A Copa do Mundo de 1938, realizada na França, não apenas consolidou o Brasil como uma potência no futebol mundial, mas também destacou a figura de José Perácio, um atacante que se tornaria ícone do Flamengo. Com a Seleção Brasileira conquistando um histórico terceiro lugar, Perácio brilhou nos campos, mas sua trajetória foi abruptamente interrompida por um chamado maior: a Segunda Guerra Mundial.
O Retorno Triunfante
No dia 22 de agosto de 1945, há exatos 80 anos, Perácio retornava ao Brasil após participar da Batalha de Montese, um dos confrontos mais intensos enfrentados pela Força Expedicionária Brasileira (FEB) na Itália. O combate, que ocorreu em abril de 1945, foi marcado por resistência feroz das tropas alemãs e um terreno desafiador, mas os brasileiros conseguiram conquistar Montese, uma vitória significativa no contexto da guerra.
Ao lado de seus companheiros de equipe, Walter e Geninho, ambos do Botafogo, Perácio desembarcou no Rio de Janeiro, onde uma multidão aguardava ansiosamente. A recepção calorosa foi descrita em uma reportagem do jornal "O Globo", que ressaltou a presença do atacante, fuzil em punho e acompanhado de um cachorro que se tornara mascote dos soldados. O texto ainda mencionava que Perácio retornava ao Brasil com "quase seis quilos a mais".
Um Guerreiro em Campo e na Guerra
Durante sua estadia na Itália, Perácio enviou uma carta ao radialista Ary Barroso, expressando seu orgulho em representar não apenas sua pátria, mas também o Flamengo. “Diga-lhes que tudo farei pela vitória e que assim, de modo especial, o nosso querido Flamengo estará diretamente contribuindo para a derrota do nazifascismo. Sinceramente, já lutei contra os fascistas, jogando bola. Lutarei agora contra os nazistas, jogando bala! Essa é a minha partida de maior 'vulto'. Darei Tudo!” A carta, publicada pelo "Diário de Pernambuco" em 8 de novembro de 1944, refletia a determinação de Perácio em lutar por um ideal maior.

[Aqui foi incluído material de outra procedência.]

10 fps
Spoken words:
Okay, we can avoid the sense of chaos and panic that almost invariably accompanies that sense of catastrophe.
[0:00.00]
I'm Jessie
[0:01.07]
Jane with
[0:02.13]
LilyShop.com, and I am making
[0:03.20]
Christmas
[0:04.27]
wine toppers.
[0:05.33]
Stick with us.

Vale lembrar que a luta contra os fascistas mencionada por Perácio se referia ao jogo contra a Itália na semifinal da Copa de 1938, onde o Brasil foi eliminado em um lance polêmico. Apesar de não ser um protagonista nas batalhas da guerra, o atacante do Flamengo, que também teve passagens por Villa Nova e Botafogo, fez história nos gramados. Ele foi fundamental para o tricampeonato carioca do Flamengo em 1942, 1943 e 1944, sendo o artilheiro do estadual de 1943, com 14 gols.
A Contribuição dos Atletas na Guerra
Natural de Nova Lima, o mineiro Perácio conquistou três títulos estaduais pelo Villa Nova antes de se transferir para o Botafogo em 1937. Seu desempenho notável o levou à convocação para a Copa do Mundo de 1938, onde, em quatro partidas, marcou três gols, incluindo um na vitória sobre a Suécia, que garantiu o terceiro lugar ao Brasil.

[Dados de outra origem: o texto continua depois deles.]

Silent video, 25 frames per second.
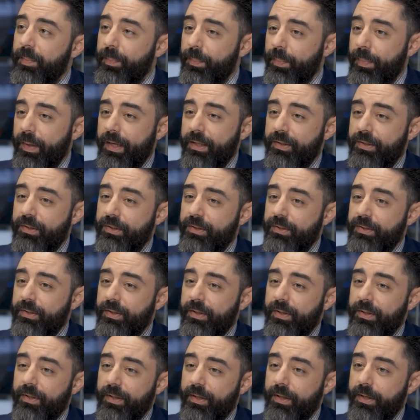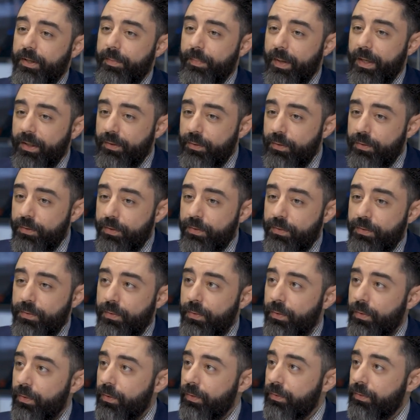patched a Q-SYS
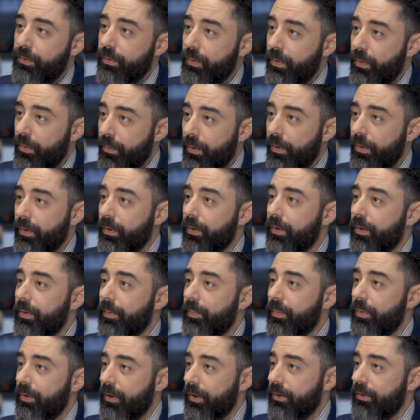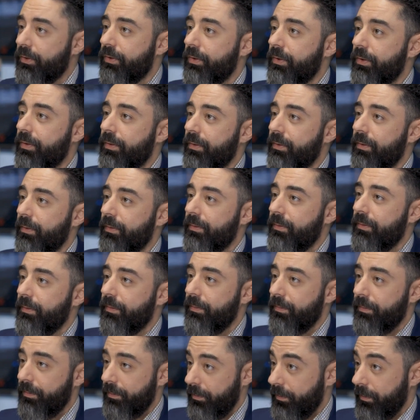core to the wrong production
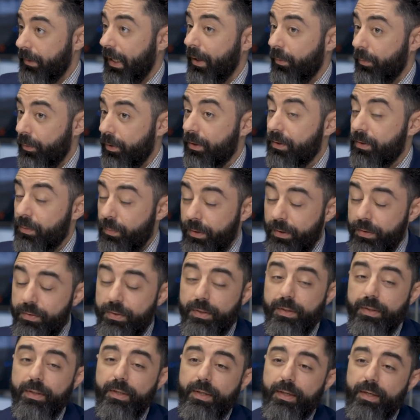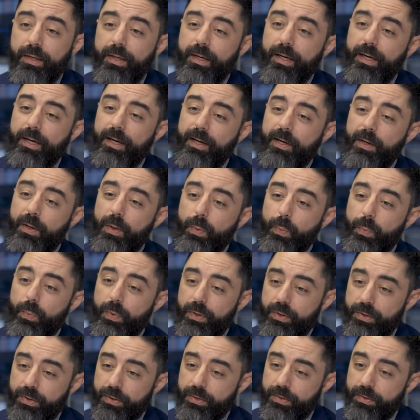network switch,
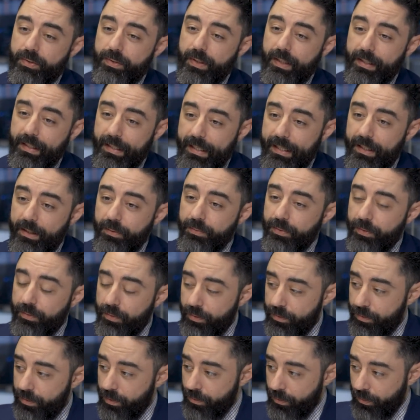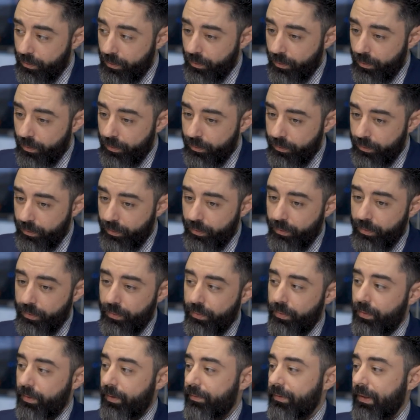which allowed the Q-SYS core
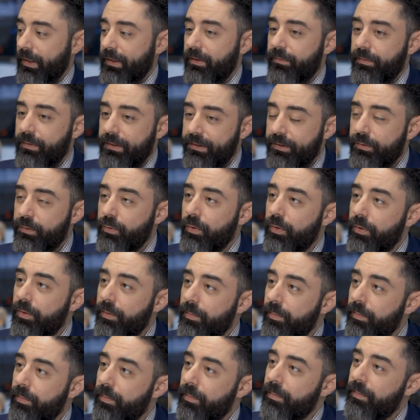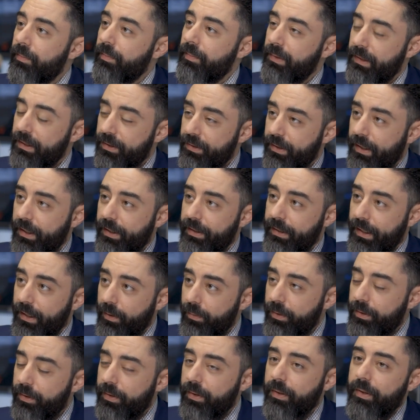to effectively storm the entire
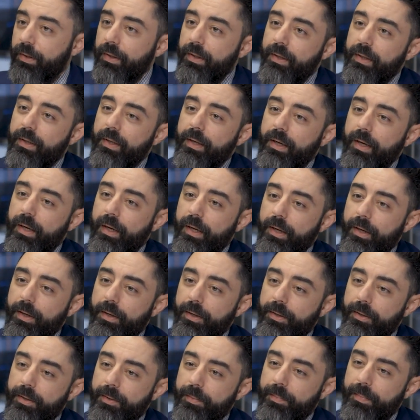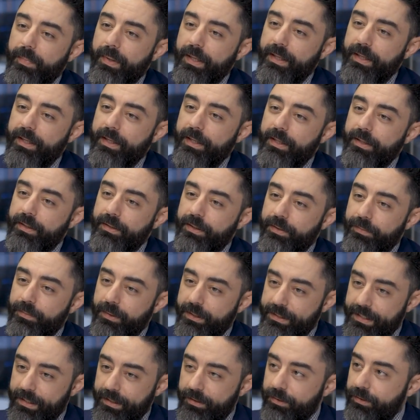network. And it
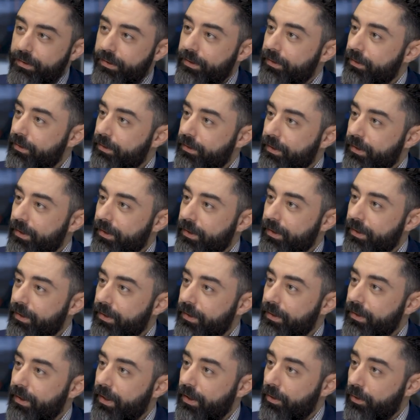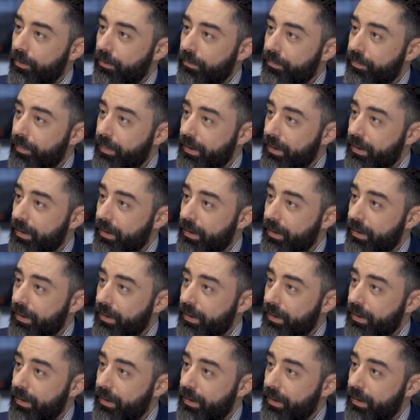resulted in a lot of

Antes de embarcar para a Itália, Perácio, Walter e Geninho participaram de um amistoso entre Brasil e Uruguai, onde o atacante rubro-negro entrou em campo fardado. A atuação dos brasileiros na Itália não se limitou às batalhas; em 1945, os Aliados promoveram uma "Copa do Mundo", na qual Perácio defendeu o time do 5º Exército dos Estados Unidos, que se sagrou campeão.
O Retorno aos Gramados e o Legado de Perácio
Após a guerra, Perácio voltou aos gramados em 14 de setembro de 1945, sendo homenageado por sua participação no conflito antes de um clássico contra o Fluminense. O atacante é lembrado no Museu do Flamengo como um dos grandes ídolos do clube, conhecido por sua força nos chutes, que lhe renderam o apelido de "Canhão".
Perácio, que ficou no Flamengo até 1949, encerrou sua carreira no Canto do Rio, dois anos depois. Ele faleceu em 1977, aos 60 anos, deixando um legado que transcende o futebol. Sua história é um testemunho de coragem e patriotismo, simbolizando a união entre o esporte e a luta pela liberdade. Um verdadeiro expedicionário rubro-negro.